= Abraham Delanoy =

American painter

Abraham Delanoy, Jr. (sometimes given as De Lanoy) (1742 – 1795) was a portrait painter active in the colony of New York. He was a pupil of Benjamin West in London.

==Early life==
Abraham Delanoy, Jr. was born in 1742, and was most likely the son of another Abraham De Lanoy, a merchant, and grandson of the area schoolmaster. The family were relatives of the Beekman family, from whom some of his known commissions came. Abraham's great-uncle, Peter Delanoy, was the first elected mayor of New York City at the time when the English were taking the colony over from the Dutch. Delanoy was also a descendant of Abraham De Lanoy, who married Cornelia Toll Duyckinck after the early death of her husband. Her son was the limner Evert Duyckinck III, and it has been suggested that it was his relationship to this artistic family that led to the young man's choice of profession. The De Lanoys were among the earliest settlers of New Amsterdam and were tradespeople and merchants.

==Career==
Nothing is known of his early training, nor of the reason or date of his journey to London, though he is said to have been the second painter to study with West, and may be one of the figures in The American School, the well-known painting by Matthew Pratt. He left that city soon after the arrival of Charles Willson Peale in February, 1767; the latter artist recorded that Delanoy had remained in town long after West believed he had returned home. West encouraged his pupil to copy one or two paintings to take home with him.

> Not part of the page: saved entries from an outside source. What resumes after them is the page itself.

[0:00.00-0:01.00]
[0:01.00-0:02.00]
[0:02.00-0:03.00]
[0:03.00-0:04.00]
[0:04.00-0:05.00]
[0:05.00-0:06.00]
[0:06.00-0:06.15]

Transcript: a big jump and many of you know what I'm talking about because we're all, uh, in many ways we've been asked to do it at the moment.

Delanoy was back in New York by May 28, 1767, when he advertised his services in the New-York Journal or the General Advertiser. He had less success than other London trained painters, such as Peale or Henry Benbridge, but did find patronage among members of the Beekman family, formerly patrons of Lawrence Kilburn. He also sold wines and other foodstuffs, beginning not long after his return from London. In 1768, advertisements reveal, he traveled in search of work to the West Indies and Charleston, South Carolina, but he was back in New York by January, 1771; no work from these travels has been identified. Only nine portraits survive from his time in New York, and most are associated with him by attribution, though one is said to have been signed and dated on the original canvas. Delanoy was still in New York in the early 1780s, having spent the duration of the American Revolutionary War living in the city, and gave some lessons to William Dunlap, who later wrote sadly of his former teacher's later years, stating that he was consumptive and poor, and reduced to painting signs to make a living. From June 1784 until April 1787, Delanoy was in New Haven, Connecticut, employed as a general painter; a single pastel dating to this time is his only known work in that genre. He returned to New York City for three years, before moving in 1790 to Westchester County, where he died.

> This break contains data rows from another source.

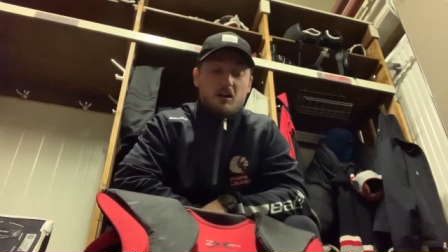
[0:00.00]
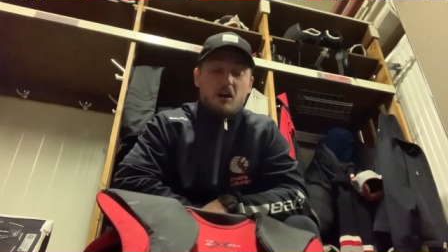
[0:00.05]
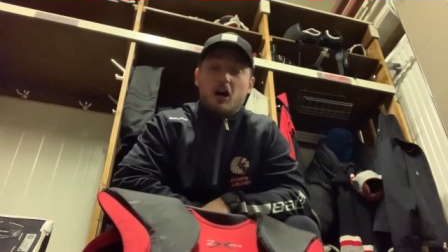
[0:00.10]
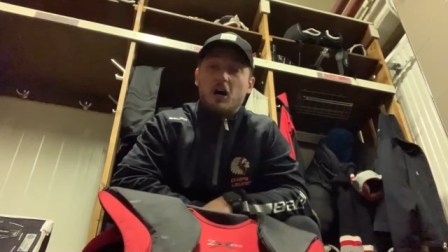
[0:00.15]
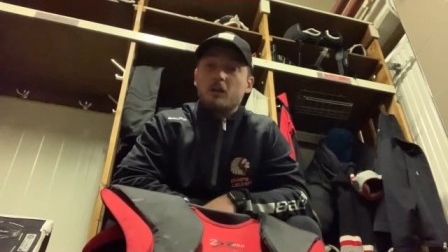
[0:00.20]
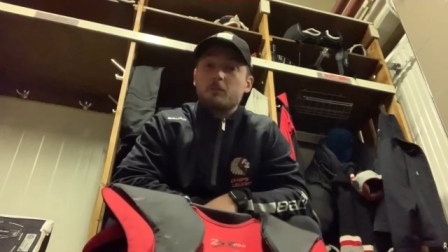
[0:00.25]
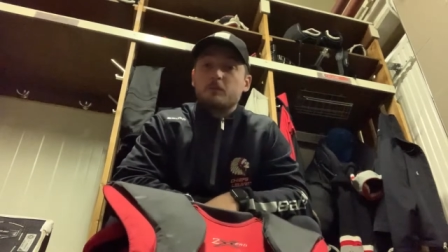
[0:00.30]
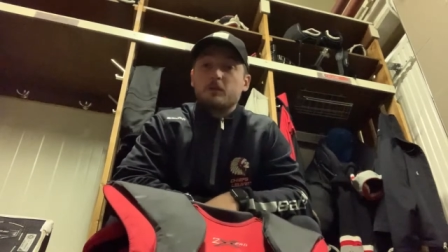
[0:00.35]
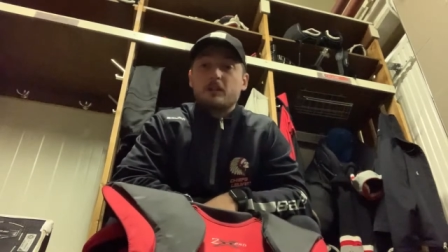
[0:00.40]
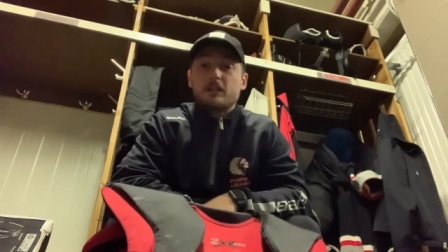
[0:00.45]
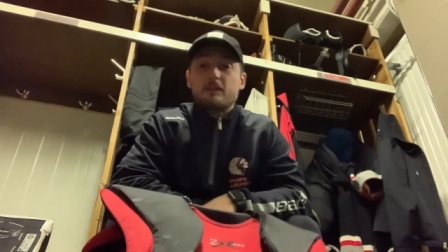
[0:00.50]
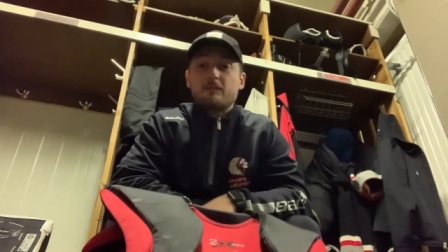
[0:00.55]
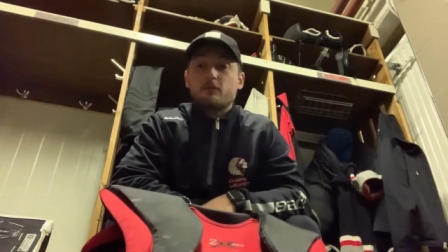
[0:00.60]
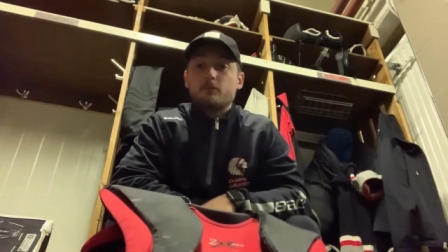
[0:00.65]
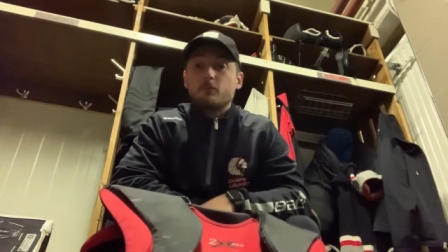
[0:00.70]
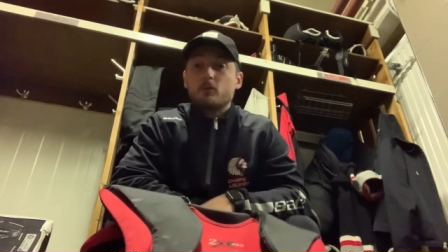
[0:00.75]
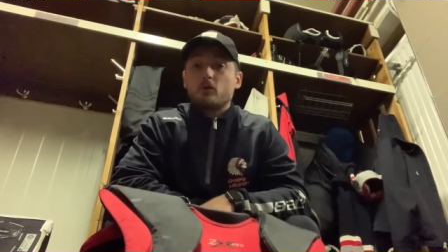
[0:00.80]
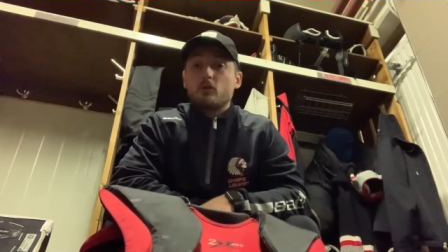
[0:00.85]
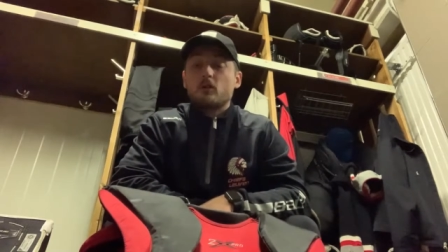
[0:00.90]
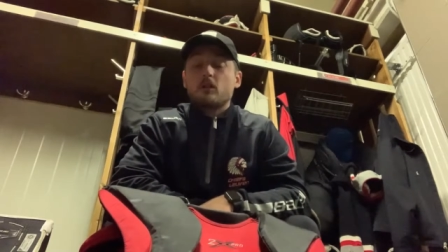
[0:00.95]

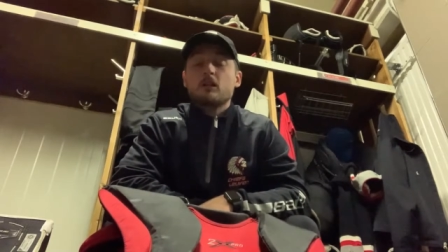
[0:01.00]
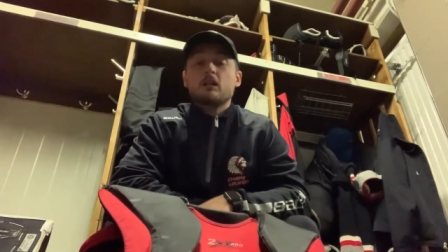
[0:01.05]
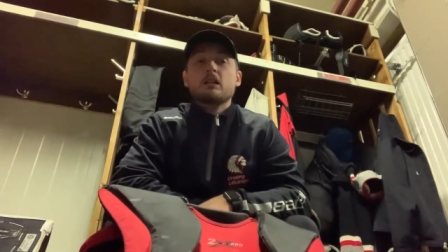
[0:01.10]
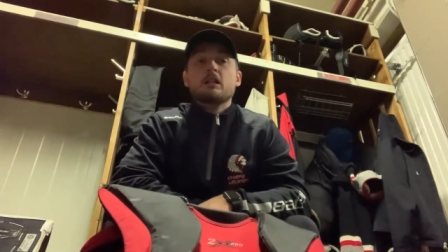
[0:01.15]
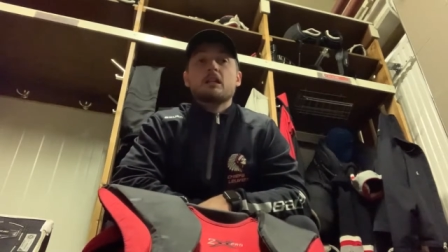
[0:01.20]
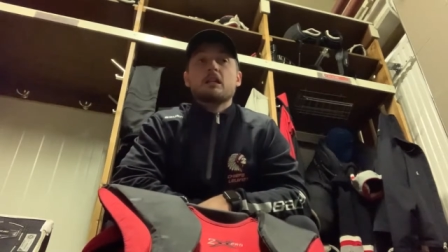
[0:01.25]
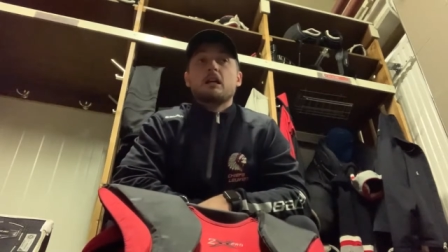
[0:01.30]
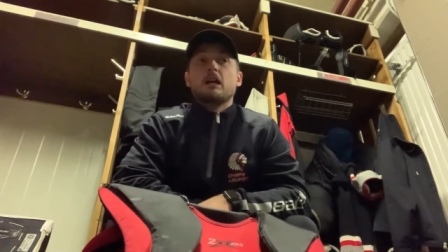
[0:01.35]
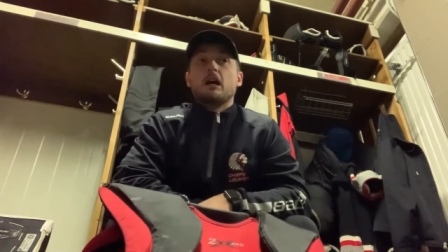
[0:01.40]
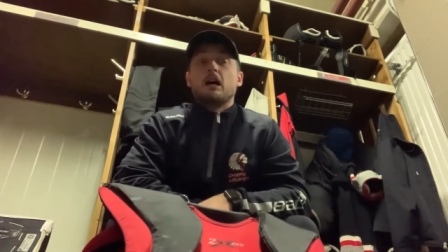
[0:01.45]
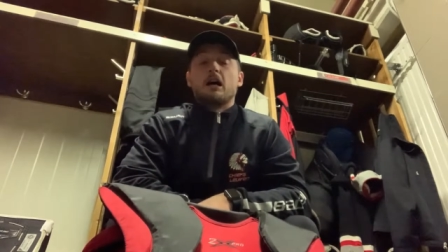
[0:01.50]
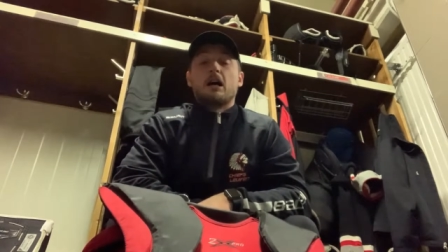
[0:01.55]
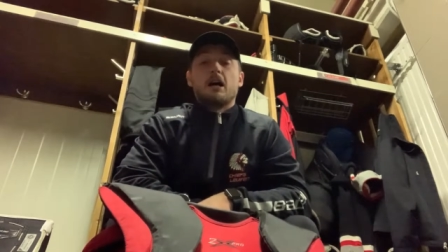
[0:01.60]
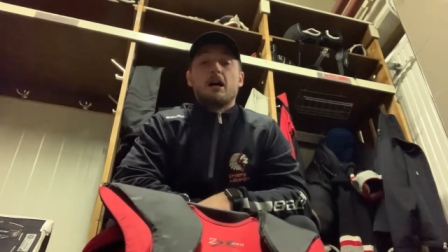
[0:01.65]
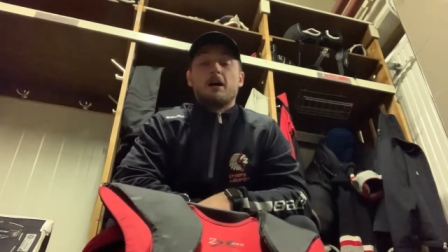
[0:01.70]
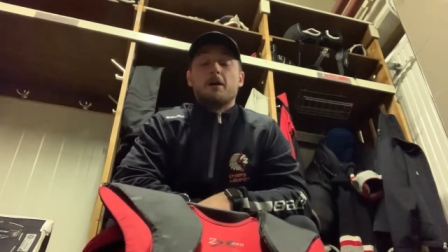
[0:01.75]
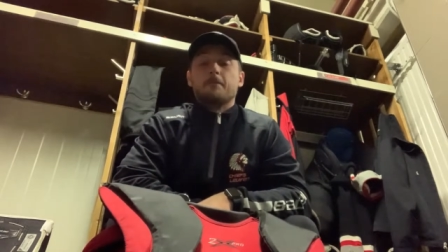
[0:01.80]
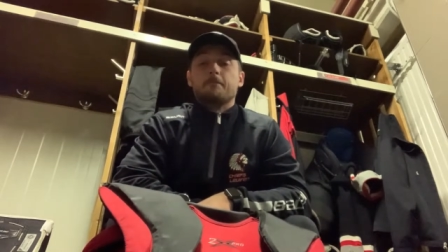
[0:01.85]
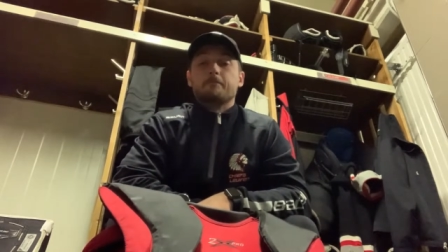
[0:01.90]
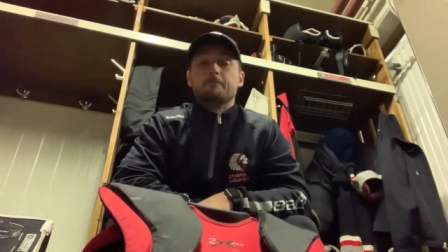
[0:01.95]
Unbelievable.
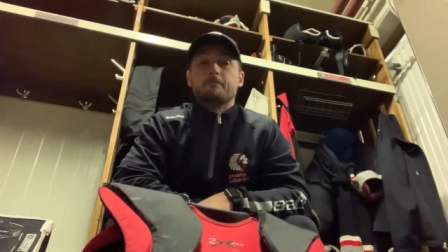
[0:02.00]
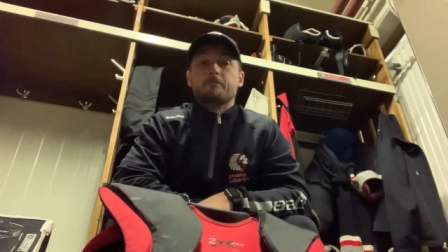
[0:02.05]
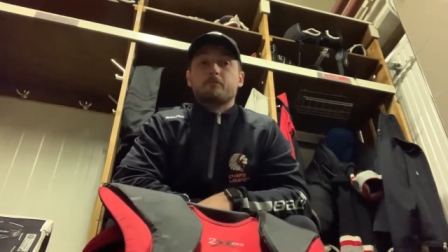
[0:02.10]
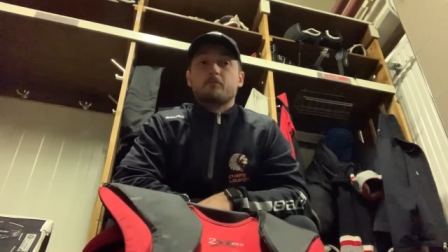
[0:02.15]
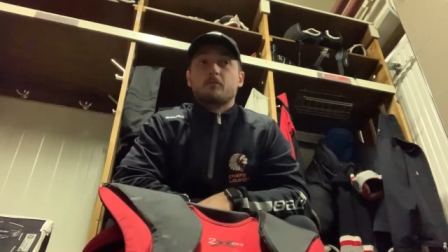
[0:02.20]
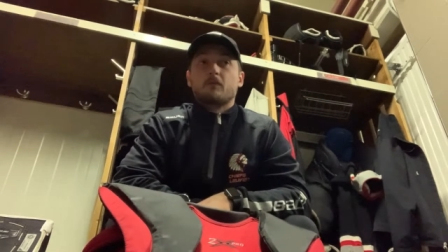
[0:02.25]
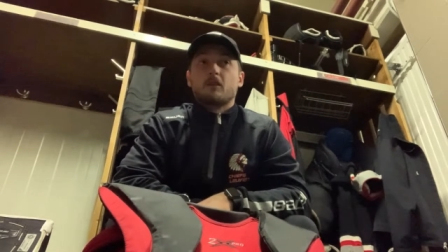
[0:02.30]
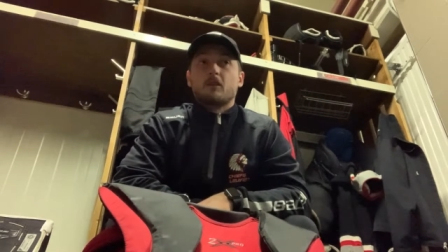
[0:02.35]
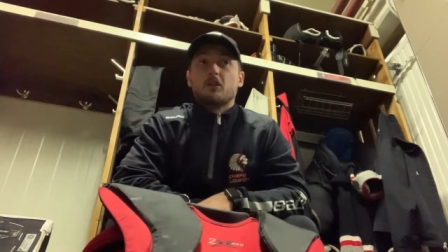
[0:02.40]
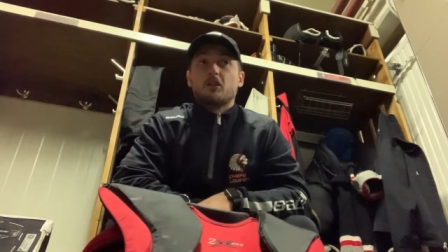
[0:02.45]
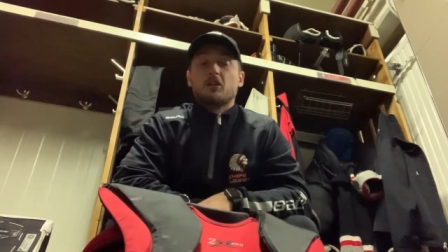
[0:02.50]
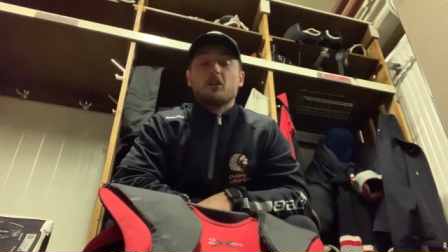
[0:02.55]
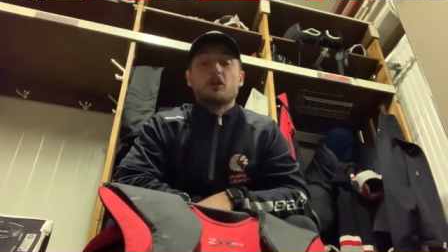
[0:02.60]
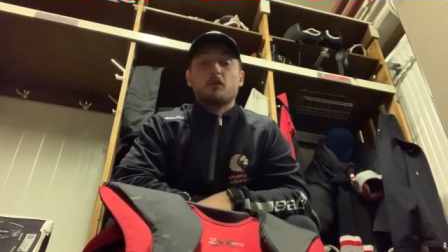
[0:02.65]
You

Delanoy is said to have been "awkward in his address and of unprepossessing appearance". A portrait of Benjamin West is currently owned by the New York Historical Society. The pastel portrait, believed to be of Mrs. Simeon Jocelyn (born Luceanna Smith), is in the collection of the Connecticut Historical Society. Portraits of members of the Sherman, Livingston and Stuyvesant families are known as well, many of which are privately owned. Susan Clay Sawitzky suggested that he was the so-called Sherman Limner, two of whose works are in the National Gallery of Art, but this identification is not universally accepted.

==Personal life==
On September 27, 1763, he married Rachel Martling, sometimes called Martling.

He died in Westchester County in 1795.